On February 9, 2021, Dean Matthew Diller delivered the keynote speech at the 56th Charles Evans Hughes Memorial Lecture. The lecture was titled “Stress-Testing American Democracy: An Initial Assessment of the Health of our Democratic Institutions in the Trump Era.” Dean Diller shared remarks on the state of American Democracy and the road to building its strength back. Judge Robert Katzmann introduced Dean Diller at the lecture. Read Dean Diller’s full speech here and watch the full lecture here.
This is an important moment to think about Hughes and the values that he stood for and fought for. It is important because these values are being challenged on a daily basis and much of what we have assumed to be foundational principles of American democracy are now at risk and imperiled. Hughes’ values appear today not as stodgy appeals to rectitude, but as a call to action. What would he say, looking at the present state of the nation?
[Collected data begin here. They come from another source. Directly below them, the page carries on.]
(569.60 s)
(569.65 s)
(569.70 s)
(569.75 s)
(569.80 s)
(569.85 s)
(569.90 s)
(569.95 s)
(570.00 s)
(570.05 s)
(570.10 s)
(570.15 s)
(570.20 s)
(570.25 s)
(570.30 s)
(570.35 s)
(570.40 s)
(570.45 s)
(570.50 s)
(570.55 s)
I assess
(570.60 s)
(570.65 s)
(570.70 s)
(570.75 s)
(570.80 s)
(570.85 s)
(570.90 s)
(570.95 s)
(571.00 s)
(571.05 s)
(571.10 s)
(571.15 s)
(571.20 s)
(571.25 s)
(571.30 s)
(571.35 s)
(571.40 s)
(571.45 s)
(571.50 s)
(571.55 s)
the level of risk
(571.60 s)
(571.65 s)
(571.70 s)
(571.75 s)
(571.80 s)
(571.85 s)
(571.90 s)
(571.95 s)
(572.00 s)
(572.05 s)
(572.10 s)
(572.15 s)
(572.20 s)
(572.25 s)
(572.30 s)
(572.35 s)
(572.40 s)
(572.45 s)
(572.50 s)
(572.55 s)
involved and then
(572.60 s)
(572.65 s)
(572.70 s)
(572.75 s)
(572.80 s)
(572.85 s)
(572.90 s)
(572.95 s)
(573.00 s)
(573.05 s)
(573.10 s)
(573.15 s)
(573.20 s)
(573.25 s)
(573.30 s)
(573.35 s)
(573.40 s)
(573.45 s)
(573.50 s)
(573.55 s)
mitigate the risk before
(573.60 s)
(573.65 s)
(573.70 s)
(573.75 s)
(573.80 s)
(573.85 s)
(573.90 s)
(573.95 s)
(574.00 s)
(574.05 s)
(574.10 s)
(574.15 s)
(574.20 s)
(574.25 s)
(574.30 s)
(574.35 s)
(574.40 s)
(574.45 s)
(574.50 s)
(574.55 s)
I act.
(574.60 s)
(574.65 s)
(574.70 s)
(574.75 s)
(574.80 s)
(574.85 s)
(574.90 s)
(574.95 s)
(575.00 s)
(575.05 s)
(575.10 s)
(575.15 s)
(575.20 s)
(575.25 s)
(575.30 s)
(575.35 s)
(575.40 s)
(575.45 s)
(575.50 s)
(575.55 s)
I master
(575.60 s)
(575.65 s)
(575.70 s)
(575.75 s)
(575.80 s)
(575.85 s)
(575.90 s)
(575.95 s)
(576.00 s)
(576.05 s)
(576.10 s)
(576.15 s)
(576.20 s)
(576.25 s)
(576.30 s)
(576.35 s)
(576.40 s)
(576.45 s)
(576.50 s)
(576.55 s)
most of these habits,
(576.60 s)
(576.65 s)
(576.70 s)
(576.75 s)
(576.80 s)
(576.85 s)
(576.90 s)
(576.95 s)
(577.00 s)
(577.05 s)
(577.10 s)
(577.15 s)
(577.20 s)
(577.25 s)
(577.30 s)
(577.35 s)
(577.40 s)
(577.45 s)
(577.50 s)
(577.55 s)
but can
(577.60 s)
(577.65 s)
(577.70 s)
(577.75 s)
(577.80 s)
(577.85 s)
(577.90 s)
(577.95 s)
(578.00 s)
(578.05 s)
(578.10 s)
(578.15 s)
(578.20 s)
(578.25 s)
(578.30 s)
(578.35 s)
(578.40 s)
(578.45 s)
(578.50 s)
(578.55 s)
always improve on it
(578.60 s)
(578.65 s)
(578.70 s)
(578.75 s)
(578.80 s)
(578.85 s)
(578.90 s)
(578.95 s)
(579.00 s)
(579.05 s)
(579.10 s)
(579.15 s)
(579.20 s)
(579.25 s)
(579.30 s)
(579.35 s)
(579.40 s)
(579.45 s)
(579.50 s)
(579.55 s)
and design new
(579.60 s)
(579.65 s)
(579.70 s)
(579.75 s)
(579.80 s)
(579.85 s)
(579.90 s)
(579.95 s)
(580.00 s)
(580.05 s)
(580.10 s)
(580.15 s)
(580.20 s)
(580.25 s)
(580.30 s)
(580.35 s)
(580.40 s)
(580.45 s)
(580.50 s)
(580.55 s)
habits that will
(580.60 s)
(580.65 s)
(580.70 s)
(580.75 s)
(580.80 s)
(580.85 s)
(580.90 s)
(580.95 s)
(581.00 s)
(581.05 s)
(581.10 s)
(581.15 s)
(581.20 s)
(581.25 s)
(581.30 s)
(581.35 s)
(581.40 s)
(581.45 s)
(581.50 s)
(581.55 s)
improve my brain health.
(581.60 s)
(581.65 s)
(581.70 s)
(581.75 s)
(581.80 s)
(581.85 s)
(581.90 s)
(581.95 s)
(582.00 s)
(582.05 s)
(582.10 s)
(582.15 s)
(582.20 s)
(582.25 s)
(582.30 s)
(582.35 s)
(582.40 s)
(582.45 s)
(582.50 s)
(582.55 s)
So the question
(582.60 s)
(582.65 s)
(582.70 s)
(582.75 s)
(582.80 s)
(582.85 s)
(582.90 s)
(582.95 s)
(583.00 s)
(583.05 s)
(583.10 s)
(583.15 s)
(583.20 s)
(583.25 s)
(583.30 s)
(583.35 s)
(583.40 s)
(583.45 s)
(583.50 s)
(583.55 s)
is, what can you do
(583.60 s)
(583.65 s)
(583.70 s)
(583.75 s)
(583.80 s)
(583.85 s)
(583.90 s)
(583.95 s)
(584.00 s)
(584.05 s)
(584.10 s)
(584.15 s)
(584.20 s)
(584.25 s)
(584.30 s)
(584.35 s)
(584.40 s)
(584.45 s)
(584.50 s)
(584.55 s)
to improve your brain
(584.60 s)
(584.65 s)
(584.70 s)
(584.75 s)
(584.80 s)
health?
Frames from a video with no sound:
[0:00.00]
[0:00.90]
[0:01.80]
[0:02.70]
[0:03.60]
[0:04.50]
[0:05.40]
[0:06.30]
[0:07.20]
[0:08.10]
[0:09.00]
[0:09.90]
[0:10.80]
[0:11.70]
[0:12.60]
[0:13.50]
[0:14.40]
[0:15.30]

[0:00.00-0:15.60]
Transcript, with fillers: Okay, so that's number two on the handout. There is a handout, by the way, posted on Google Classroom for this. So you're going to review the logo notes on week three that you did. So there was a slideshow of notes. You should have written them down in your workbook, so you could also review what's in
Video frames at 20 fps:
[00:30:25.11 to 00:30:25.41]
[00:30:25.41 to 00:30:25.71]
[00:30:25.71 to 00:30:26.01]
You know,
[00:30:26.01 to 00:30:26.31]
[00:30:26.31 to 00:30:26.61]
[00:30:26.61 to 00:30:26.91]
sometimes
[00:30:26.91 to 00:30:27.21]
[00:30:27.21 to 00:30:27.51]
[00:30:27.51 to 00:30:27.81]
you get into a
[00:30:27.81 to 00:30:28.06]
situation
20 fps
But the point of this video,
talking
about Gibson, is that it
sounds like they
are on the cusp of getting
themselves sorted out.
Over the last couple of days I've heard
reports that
Our nation is at an inflection point – a new administration has just taken office, drawing to a close the four years of a presidential administration unlike any before. It is far too early to draw definitive conclusions about the Trump experience – historians will do so for years to come – and let’s face it – we all have a lot to process. But I want to offer a number of observations about what we have learned from it about American democracy at this point in our history. I won’t dwell on the seizure of the Capitol and impeachment – a disastrous denouement if ever there was one, but rather I will focus on the daily erosion of our norms and institutions over the past four years that paved the way for the insurrection of January 6th.
As we close the Trump presidency, it is vital that we examine how our democratic institutions responded to the challenges posed by the acid test of a Holmsean “bad man” as president. Most of what the past four years revealed is deeply disturbing.
The threat to prosecute political enemies, however, is a powerful weapon in itself, even if indictments never issue.
The President’s threats and actions to carry them out are major breaches of the norms and traditions of American democracy.
In addition to looking hard within the legal profession, we also need to reach beyond ourselves. Projects like the Second Circuit’s initiative Justice For All: Courts and the Community – which opens up our courthouses so children can learn are a superb starting point, as was the Second Circuit’s partnership with the Administrative Office of the U.S. Courts to host a major national convening in October 2019 on the role of the courts in promoting civic education. And as a law school dean, I know that we in the academy have a mission to explain our system to the public, to use our expertise to improve it and to convey to the next generation of lawyers an understanding of their own role upholding the values and culture of democracy.